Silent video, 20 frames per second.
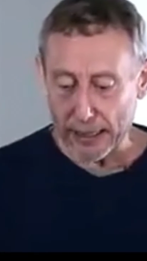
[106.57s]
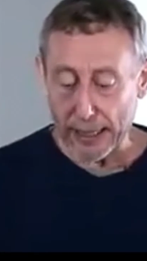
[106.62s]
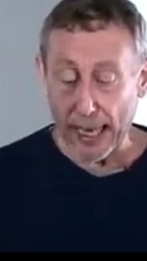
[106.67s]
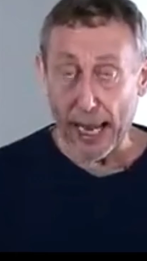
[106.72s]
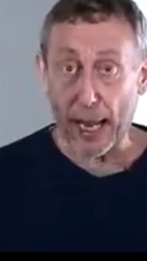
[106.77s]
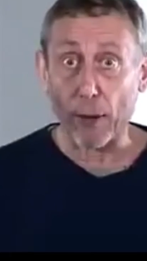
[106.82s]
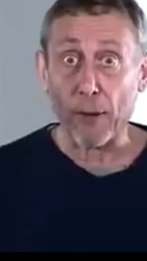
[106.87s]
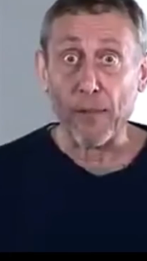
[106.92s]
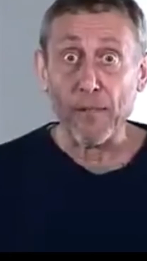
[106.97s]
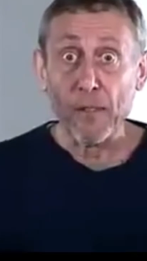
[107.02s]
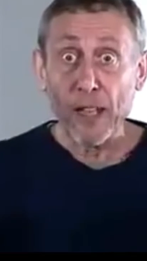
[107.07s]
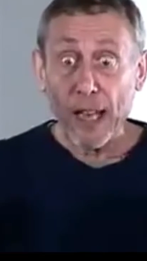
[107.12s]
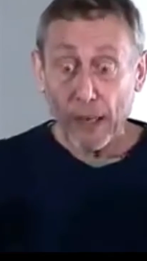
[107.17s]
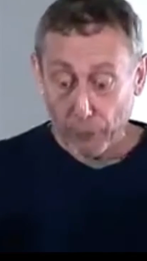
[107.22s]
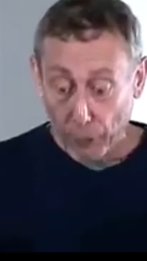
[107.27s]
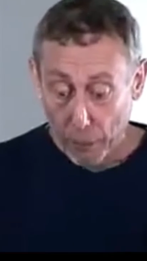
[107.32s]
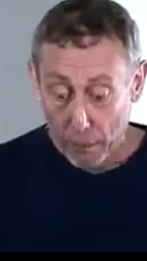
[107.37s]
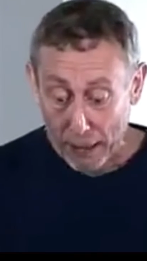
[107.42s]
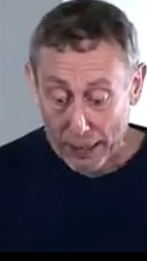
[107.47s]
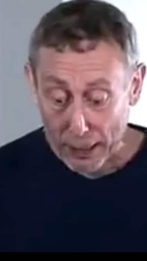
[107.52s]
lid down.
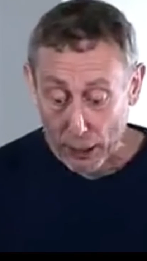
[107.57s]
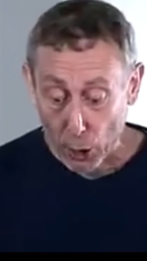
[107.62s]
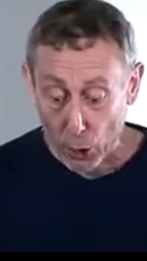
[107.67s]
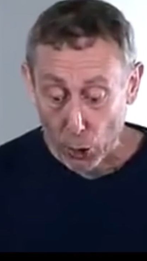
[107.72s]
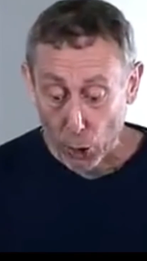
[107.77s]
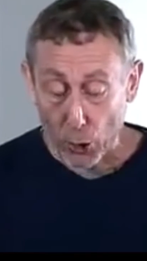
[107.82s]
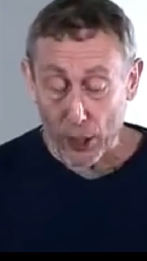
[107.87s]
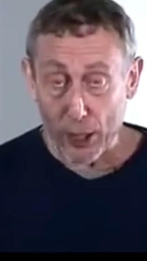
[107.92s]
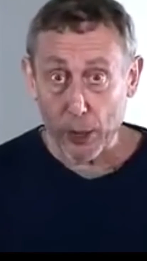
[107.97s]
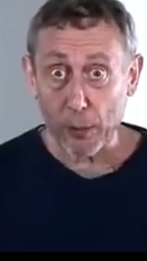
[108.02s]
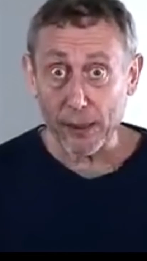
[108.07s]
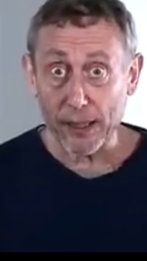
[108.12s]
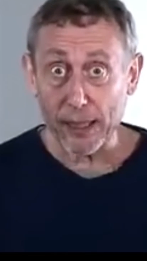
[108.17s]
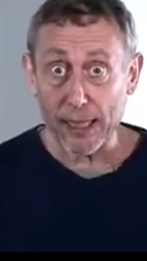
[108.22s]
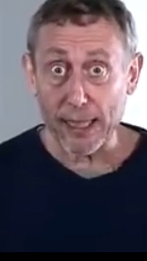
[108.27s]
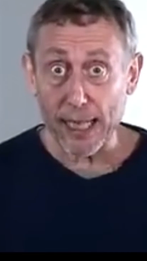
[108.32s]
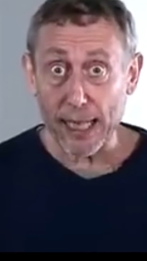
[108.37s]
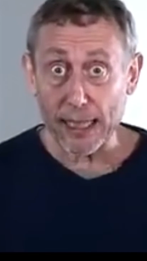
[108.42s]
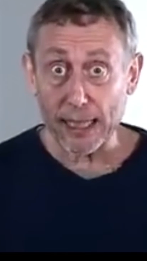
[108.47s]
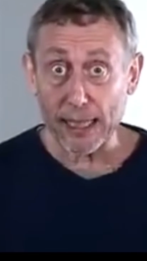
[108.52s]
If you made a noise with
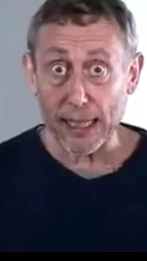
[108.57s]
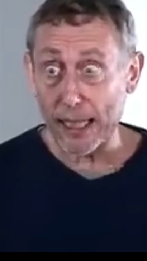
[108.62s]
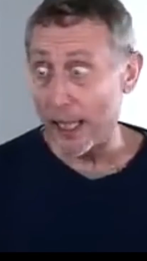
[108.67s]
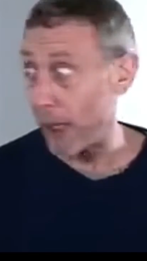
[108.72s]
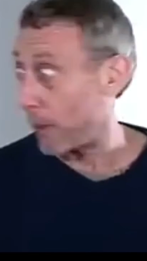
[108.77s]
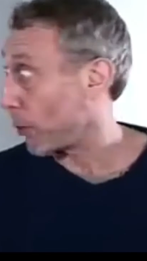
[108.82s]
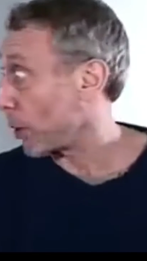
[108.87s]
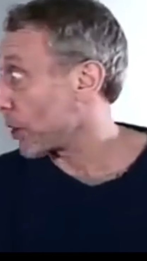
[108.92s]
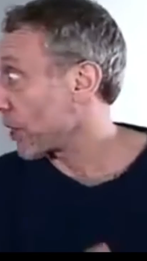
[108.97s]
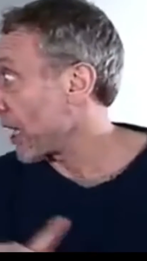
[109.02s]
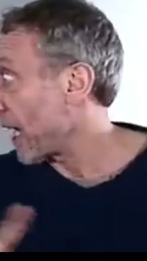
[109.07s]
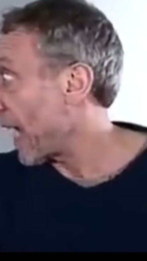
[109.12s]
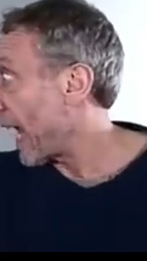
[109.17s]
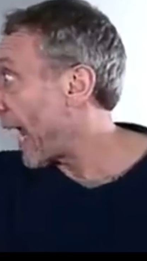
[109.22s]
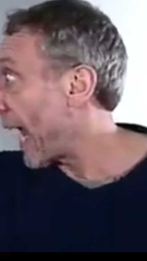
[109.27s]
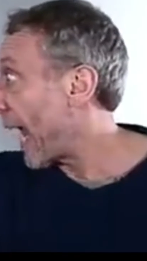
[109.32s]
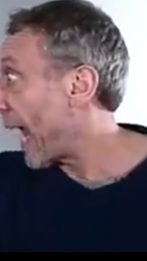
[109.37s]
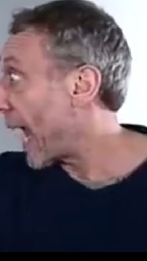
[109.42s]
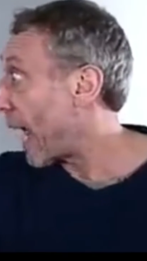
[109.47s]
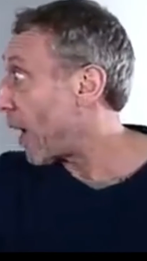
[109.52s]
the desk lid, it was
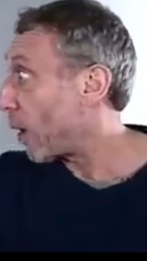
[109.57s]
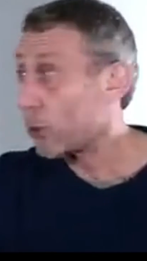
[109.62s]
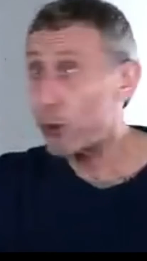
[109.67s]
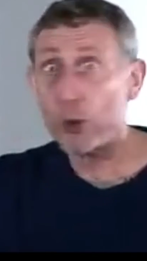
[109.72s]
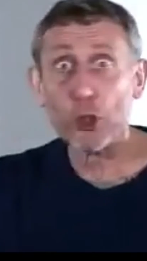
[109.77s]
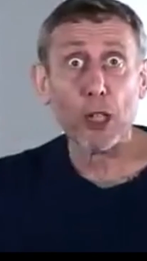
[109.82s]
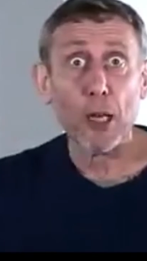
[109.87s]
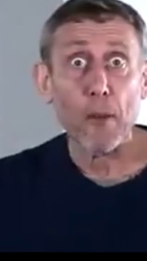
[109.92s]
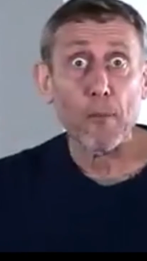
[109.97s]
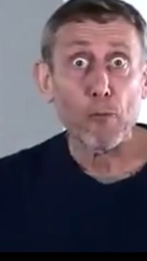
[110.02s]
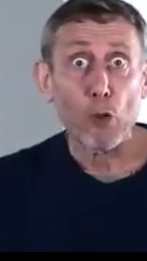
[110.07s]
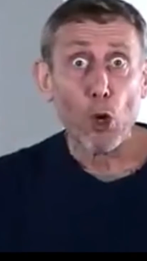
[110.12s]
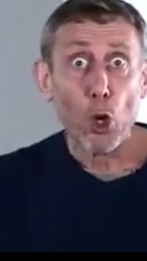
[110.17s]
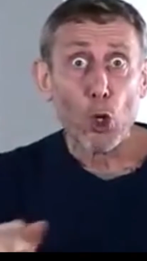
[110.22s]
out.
________________________________________
TASK ITEM » Output the entries above verbatim, with no picture included.

SOLUTION FOR THIS EXERCISE »
Silent video, 20 frames per second.
[106.57s]
[106.62s]
[106.67s]
[106.72s]
[106.77s]
[106.82s]
[106.87s]
[106.92s]
[106.97s]
[107.02s]
[107.07s]
[107.12s]
[107.17s]
[107.22s]
[107.27s]
[107.32s]
[107.37s]
[107.42s]
[107.47s]
[107.52s]
lid down.
[107.57s]
[107.62s]
[107.67s]
[107.72s]
[107.77s]
[107.82s]
[107.87s]
[107.92s]
[107.97s]
[108.02s]
[108.07s]
[108.12s]
[108.17s]
[108.22s]
[108.27s]
[108.32s]
[108.37s]
[108.42s]
[108.47s]
[108.52s]
If you made a noise with
[108.57s]
[108.62s]
[108.67s]
[108.72s]
[108.77s]
[108.82s]
[108.87s]
[108.92s]
[108.97s]
[109.02s]
[109.07s]
[109.12s]
[109.17s]
[109.22s]
[109.27s]
[109.32s]
[109.37s]
[109.42s]
[109.47s]
[109.52s]
the desk lid, it was
[109.57s]
[109.62s]
[109.67s]
[109.72s]
[109.77s]
[109.82s]
[109.87s]
[109.92s]
[109.97s]
[110.02s]
[110.07s]
[110.12s]
[110.17s]
[110.22s]
out.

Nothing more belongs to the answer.